Source records:
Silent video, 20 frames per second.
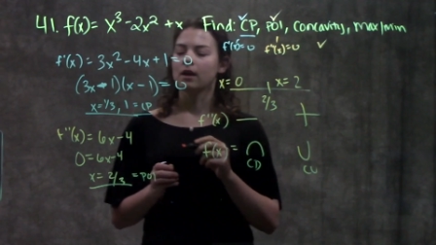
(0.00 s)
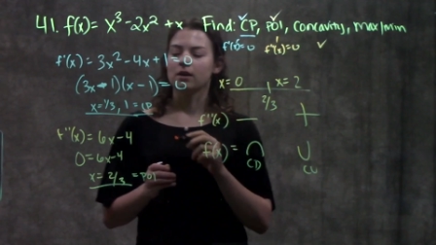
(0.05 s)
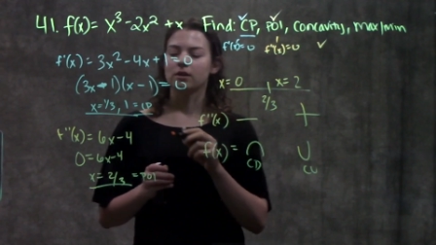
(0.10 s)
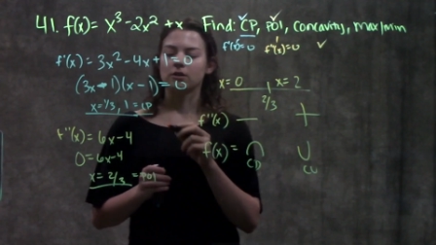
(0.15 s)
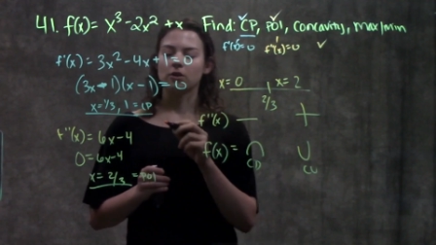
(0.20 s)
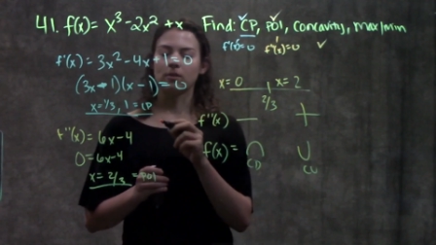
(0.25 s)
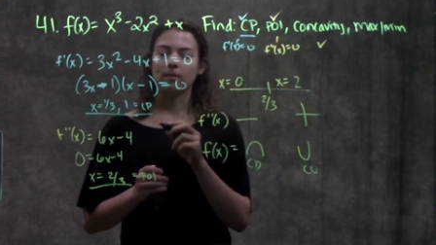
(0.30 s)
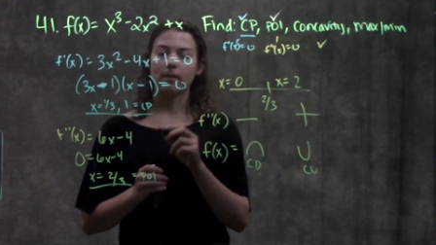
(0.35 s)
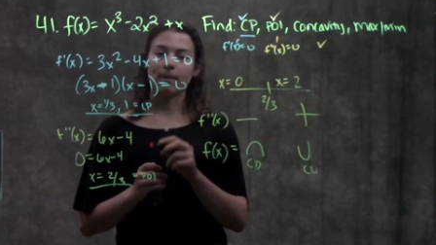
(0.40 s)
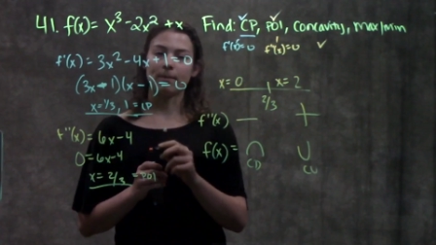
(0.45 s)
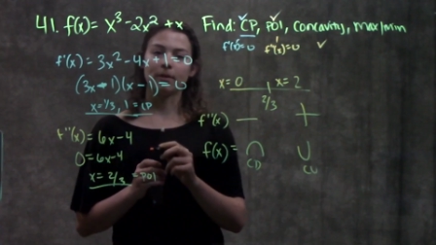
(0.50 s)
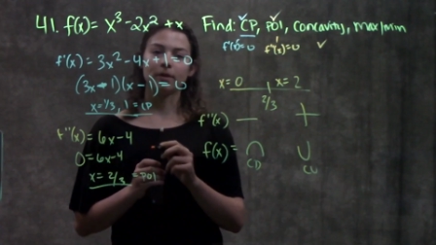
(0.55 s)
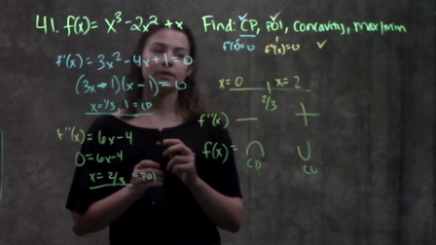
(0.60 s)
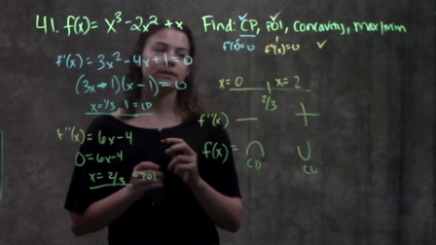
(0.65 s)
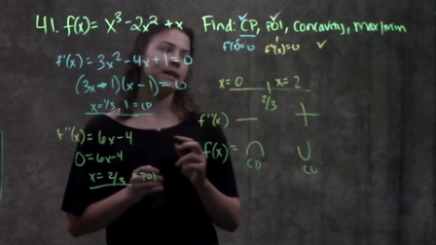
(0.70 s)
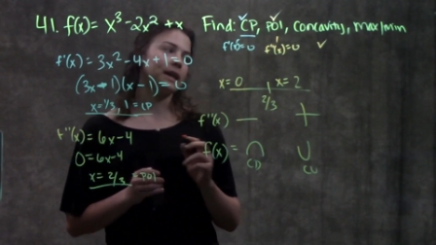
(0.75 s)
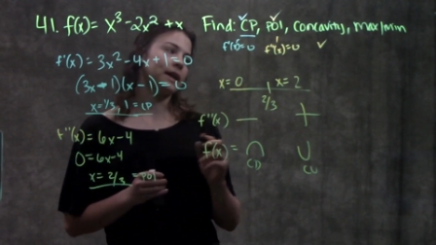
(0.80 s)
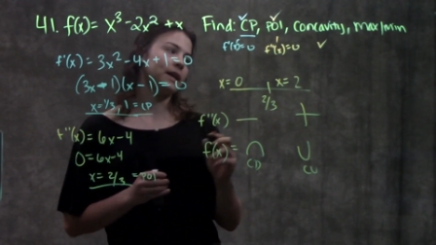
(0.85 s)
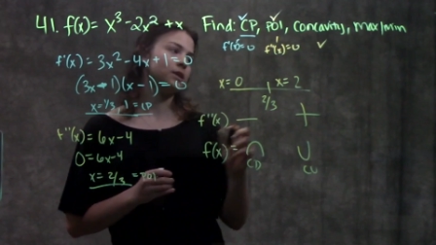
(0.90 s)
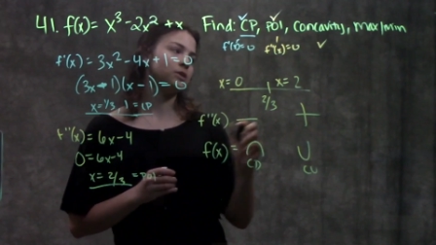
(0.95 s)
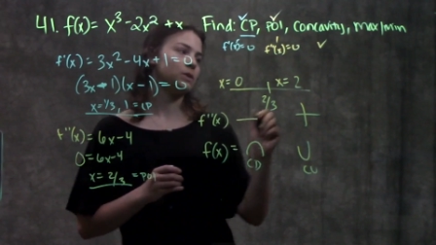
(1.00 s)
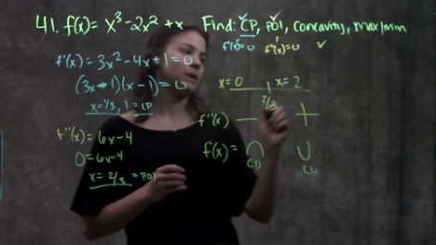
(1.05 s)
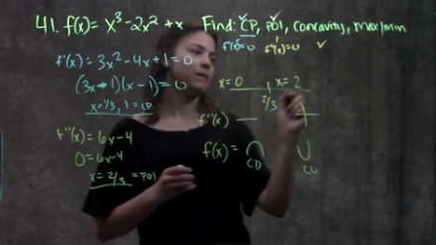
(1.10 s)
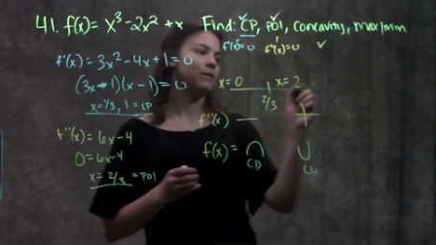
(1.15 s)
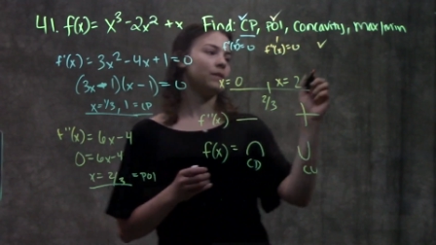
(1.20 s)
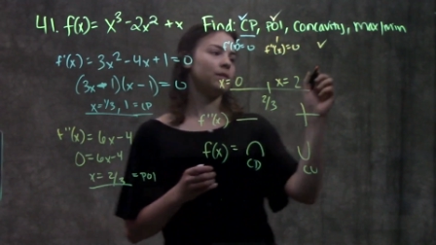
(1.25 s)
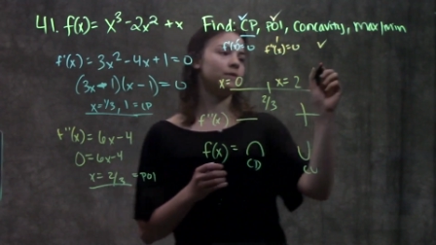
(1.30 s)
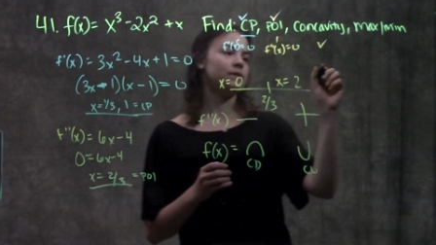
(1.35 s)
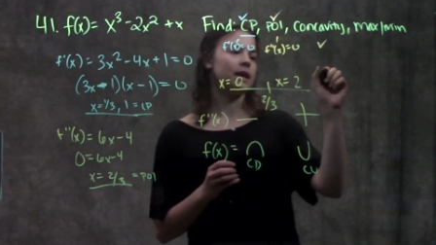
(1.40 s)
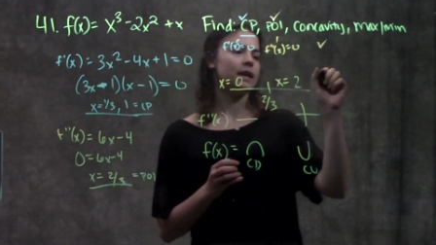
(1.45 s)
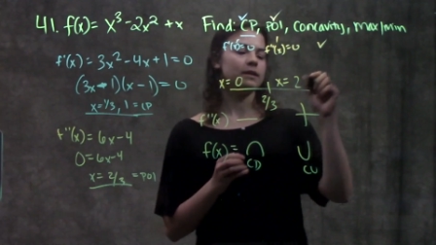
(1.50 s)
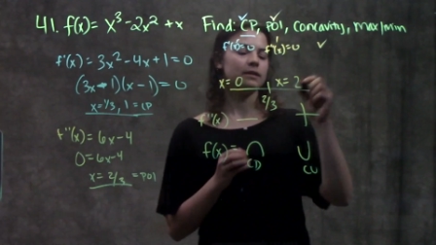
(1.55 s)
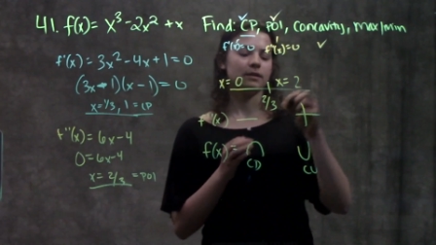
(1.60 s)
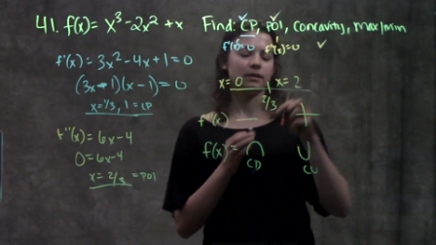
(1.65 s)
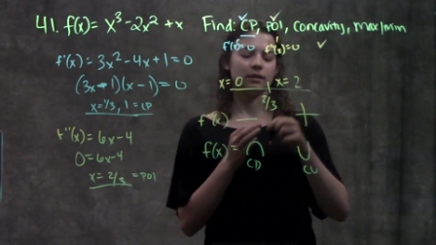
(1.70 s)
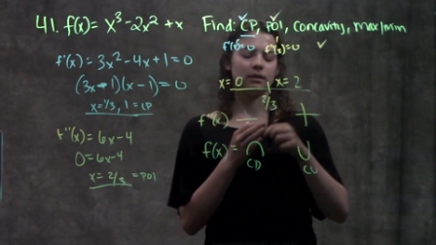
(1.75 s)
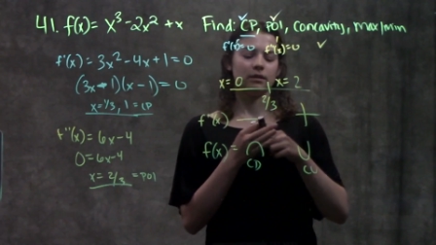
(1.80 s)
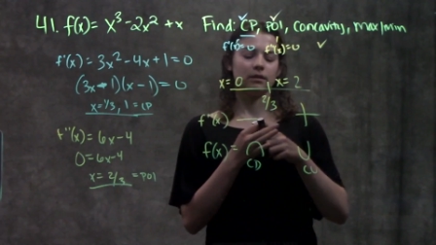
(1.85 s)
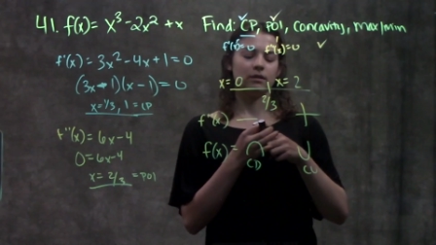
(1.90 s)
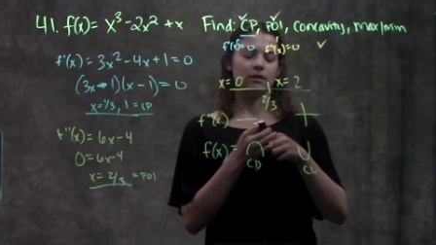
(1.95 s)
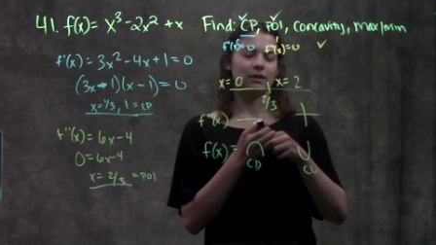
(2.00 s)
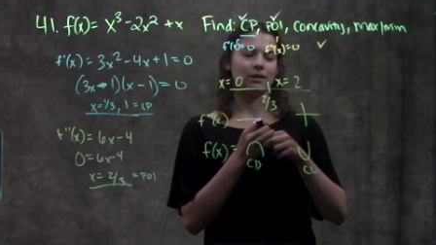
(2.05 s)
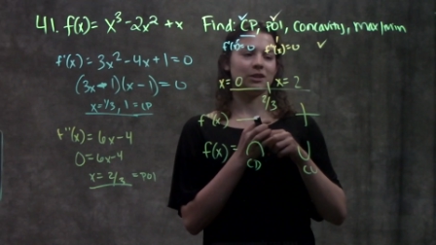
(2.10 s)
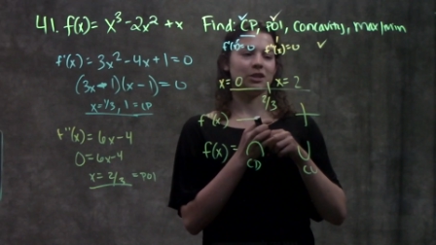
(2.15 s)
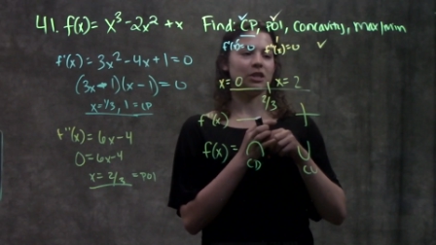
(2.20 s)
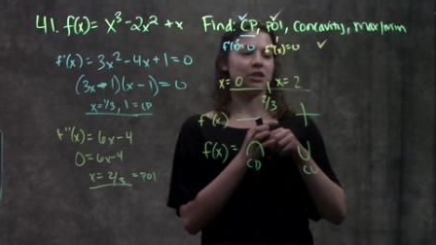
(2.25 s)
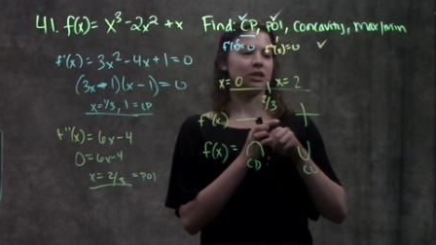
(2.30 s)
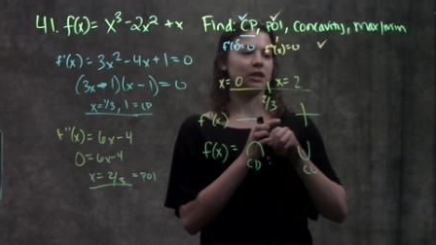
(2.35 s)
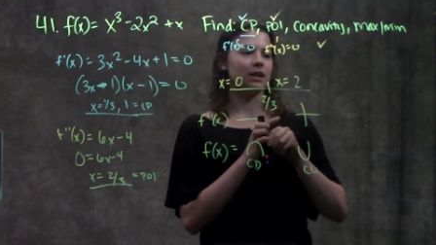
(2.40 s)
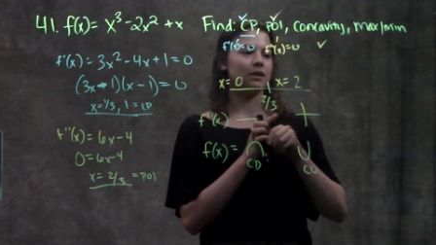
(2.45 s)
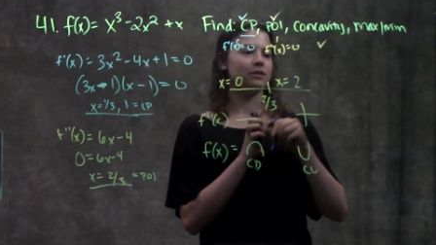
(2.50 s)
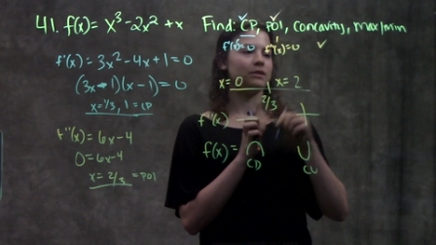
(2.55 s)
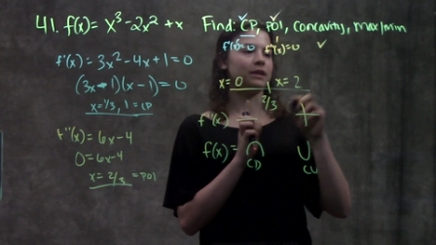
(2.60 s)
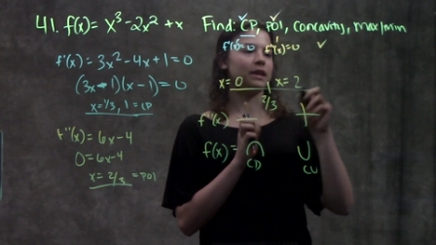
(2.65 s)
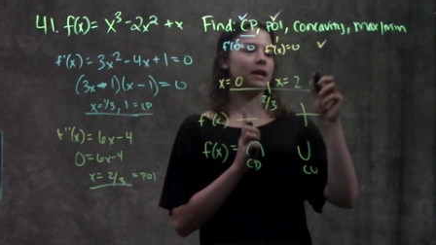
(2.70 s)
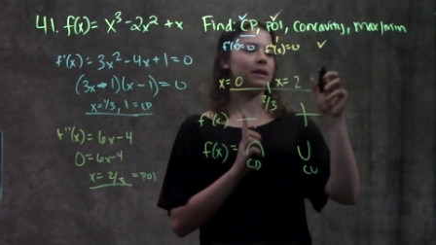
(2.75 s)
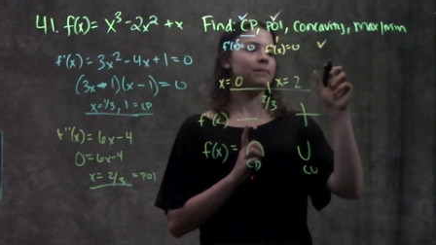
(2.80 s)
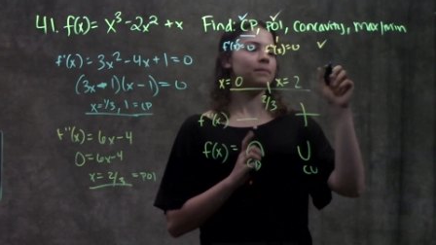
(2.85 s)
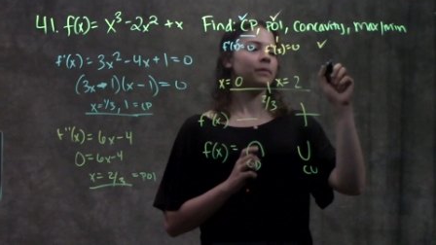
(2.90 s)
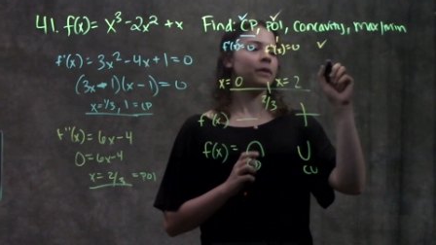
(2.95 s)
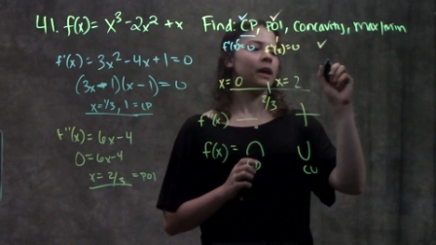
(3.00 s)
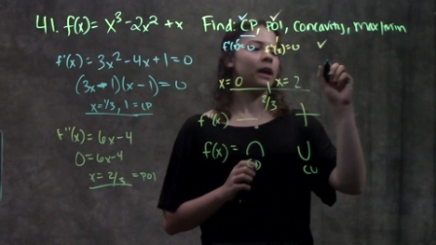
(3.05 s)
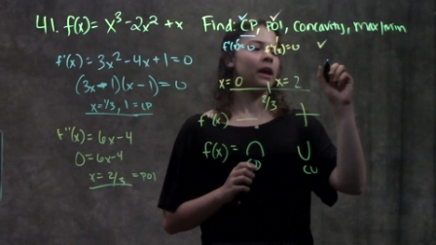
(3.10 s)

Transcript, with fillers: So remember, second derivative test, let's change colors again.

WORK REQUEST:
The lines to return are those in the entries above that hold "second".

EXERCISE OUTPUT:
Silent video, 20 frames per second.
Transcript, with fillers: So remember, second derivative test, let's change colors again.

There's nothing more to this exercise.